Ashley Givens presents research

Ashley Givens from the V+A, London, will be presenting a short paper about her research titled Painted and Photographic Portraits of Napoléon III and the Empress Eugénie at the Courtauld's Postgraduate symposium in London on Friday 11 March. Details are here: http://www.courtauld.ac.uk/researchforum/events/2011/spring/mar10_phdsymposium.shtml. Entry is free.

Her abstract is below:

Painted and Photographic Portraits of Napoléon III and the Empress Eugénie
This dissertation explores the issues surrounding the public display and circulation of portraits of one of the mid-Nineteenth Century’s best-known figures, the Emperor of France, Napoléon III. The purpose is to understand how images of Napoléon III were conceived and created in various modes, and how they were then assessed by critics and disseminated among constituents. Many portraits of the Emperor were officially commissioned or sanctioned as appropriate depictions of France’s sovereign.
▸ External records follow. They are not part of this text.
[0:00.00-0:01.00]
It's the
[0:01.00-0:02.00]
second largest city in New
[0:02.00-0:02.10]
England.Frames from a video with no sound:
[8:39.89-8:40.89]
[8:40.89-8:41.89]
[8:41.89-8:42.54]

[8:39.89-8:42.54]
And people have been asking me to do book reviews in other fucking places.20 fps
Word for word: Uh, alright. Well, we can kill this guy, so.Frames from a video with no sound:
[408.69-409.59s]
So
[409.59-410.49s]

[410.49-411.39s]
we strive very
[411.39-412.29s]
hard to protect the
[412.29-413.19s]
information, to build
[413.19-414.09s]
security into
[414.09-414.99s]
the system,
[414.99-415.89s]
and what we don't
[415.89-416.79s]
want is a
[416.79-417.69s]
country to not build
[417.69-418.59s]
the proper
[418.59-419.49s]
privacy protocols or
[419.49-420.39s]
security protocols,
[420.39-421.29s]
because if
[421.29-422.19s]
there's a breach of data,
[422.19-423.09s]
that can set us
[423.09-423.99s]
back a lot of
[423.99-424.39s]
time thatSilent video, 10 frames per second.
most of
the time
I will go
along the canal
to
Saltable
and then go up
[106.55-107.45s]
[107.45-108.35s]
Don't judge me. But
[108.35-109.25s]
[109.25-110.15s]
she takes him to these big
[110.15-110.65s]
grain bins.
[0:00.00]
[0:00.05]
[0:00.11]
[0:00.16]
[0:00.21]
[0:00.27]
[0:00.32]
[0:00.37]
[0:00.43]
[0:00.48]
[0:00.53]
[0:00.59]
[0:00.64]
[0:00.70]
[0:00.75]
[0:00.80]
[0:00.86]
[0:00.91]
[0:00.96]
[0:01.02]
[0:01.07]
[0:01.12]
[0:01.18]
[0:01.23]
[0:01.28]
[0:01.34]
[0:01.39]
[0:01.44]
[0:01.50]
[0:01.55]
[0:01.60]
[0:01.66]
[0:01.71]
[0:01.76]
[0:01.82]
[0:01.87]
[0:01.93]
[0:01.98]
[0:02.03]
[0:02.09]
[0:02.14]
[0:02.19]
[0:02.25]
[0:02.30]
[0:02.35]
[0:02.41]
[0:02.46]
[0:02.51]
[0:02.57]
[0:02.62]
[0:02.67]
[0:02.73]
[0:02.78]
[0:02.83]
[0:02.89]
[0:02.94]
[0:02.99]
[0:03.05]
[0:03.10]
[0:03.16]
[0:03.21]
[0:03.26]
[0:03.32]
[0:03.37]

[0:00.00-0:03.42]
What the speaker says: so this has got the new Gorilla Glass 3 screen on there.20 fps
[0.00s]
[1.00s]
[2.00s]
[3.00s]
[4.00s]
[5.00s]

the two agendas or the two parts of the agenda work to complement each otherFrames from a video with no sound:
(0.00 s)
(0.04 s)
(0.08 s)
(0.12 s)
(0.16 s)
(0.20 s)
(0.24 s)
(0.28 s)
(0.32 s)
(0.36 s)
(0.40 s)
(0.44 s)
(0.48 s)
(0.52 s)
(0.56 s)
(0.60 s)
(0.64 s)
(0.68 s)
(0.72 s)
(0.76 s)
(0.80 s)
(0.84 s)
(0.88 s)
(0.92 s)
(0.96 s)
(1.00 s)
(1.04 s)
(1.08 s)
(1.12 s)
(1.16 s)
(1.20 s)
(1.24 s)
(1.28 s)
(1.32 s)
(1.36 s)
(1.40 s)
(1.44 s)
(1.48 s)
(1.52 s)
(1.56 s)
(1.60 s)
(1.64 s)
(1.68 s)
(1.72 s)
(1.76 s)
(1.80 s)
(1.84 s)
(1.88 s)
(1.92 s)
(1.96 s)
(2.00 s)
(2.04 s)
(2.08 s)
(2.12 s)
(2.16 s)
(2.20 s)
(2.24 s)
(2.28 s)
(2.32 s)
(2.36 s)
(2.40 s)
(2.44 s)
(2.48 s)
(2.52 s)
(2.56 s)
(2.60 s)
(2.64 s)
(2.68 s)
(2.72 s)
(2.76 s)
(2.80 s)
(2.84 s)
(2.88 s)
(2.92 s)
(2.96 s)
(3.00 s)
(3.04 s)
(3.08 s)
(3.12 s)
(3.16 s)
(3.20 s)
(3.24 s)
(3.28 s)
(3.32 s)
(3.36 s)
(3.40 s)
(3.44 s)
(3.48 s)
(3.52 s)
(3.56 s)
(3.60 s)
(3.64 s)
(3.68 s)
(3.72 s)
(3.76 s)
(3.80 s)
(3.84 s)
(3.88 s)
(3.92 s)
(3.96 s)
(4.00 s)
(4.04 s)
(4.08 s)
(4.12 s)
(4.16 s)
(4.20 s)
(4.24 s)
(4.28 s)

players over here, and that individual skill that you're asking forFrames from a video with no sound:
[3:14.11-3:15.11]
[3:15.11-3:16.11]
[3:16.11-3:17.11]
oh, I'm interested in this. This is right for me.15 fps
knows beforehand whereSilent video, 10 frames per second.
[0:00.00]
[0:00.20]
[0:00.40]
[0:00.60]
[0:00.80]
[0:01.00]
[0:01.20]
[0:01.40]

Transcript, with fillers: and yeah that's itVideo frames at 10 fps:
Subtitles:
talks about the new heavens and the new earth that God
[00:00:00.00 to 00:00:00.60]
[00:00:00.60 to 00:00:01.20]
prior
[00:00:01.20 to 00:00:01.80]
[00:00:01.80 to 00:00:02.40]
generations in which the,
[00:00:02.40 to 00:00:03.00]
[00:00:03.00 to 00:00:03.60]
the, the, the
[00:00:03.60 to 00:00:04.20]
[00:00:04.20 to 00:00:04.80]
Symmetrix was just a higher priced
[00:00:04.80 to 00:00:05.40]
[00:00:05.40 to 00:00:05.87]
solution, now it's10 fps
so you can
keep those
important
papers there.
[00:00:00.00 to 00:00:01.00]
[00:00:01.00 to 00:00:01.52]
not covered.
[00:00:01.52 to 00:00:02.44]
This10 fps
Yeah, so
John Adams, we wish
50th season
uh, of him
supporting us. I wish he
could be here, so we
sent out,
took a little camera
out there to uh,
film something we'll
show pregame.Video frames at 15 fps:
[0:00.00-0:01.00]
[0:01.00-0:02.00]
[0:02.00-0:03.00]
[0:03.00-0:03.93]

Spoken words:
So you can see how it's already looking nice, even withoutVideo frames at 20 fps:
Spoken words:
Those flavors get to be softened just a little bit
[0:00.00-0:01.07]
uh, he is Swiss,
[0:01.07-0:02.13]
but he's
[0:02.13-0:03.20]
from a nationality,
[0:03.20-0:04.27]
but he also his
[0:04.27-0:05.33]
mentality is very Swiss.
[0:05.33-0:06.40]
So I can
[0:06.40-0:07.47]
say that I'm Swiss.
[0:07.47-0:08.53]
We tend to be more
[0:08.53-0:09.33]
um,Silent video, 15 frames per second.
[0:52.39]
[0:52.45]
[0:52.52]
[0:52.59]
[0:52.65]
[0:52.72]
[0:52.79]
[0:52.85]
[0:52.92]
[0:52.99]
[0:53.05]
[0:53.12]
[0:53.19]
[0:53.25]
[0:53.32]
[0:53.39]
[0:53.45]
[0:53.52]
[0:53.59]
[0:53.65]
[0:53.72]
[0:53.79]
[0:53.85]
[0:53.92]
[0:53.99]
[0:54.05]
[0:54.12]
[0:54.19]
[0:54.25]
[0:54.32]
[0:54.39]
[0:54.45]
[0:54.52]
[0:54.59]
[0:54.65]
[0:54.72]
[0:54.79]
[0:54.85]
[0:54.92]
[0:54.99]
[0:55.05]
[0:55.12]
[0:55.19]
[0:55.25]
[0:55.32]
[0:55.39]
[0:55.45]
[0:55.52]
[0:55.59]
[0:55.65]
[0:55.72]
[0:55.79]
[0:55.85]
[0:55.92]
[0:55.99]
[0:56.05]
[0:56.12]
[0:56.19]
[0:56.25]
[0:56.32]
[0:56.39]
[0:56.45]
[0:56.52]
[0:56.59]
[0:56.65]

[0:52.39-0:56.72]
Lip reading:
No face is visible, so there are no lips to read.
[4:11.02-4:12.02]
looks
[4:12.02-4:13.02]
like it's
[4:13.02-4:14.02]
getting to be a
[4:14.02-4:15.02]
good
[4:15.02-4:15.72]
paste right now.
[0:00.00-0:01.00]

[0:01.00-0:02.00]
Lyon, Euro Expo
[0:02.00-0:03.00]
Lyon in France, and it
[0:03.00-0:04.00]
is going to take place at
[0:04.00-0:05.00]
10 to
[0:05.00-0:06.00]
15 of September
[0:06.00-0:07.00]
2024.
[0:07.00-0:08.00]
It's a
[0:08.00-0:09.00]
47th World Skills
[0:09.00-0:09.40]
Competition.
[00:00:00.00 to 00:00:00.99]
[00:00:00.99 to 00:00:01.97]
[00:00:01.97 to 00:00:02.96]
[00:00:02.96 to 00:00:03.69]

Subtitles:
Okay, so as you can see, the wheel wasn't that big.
These provide some sense of the range of roles played by the Emperor (and his wife and son).
In this symposium paper the roles include military commander, diplomat and redeemer of the people. This paper analyses a range of depictions which were broadly considered genre paintings. Alongside the portraits, genre paintings present a parallel means of relaying and, further, reinforcing information about the sovereign to his people. Themes of the paper include the relationship between nature and artifice and efforts to find a rhetoric for inscribing Napoléon III in France’s unfolding history. It examines which events of the 1850s and 1860s were chosen for commemoration, or as opportunities to showcase the work of the Emperor, as well as the reception of the resulting paintings.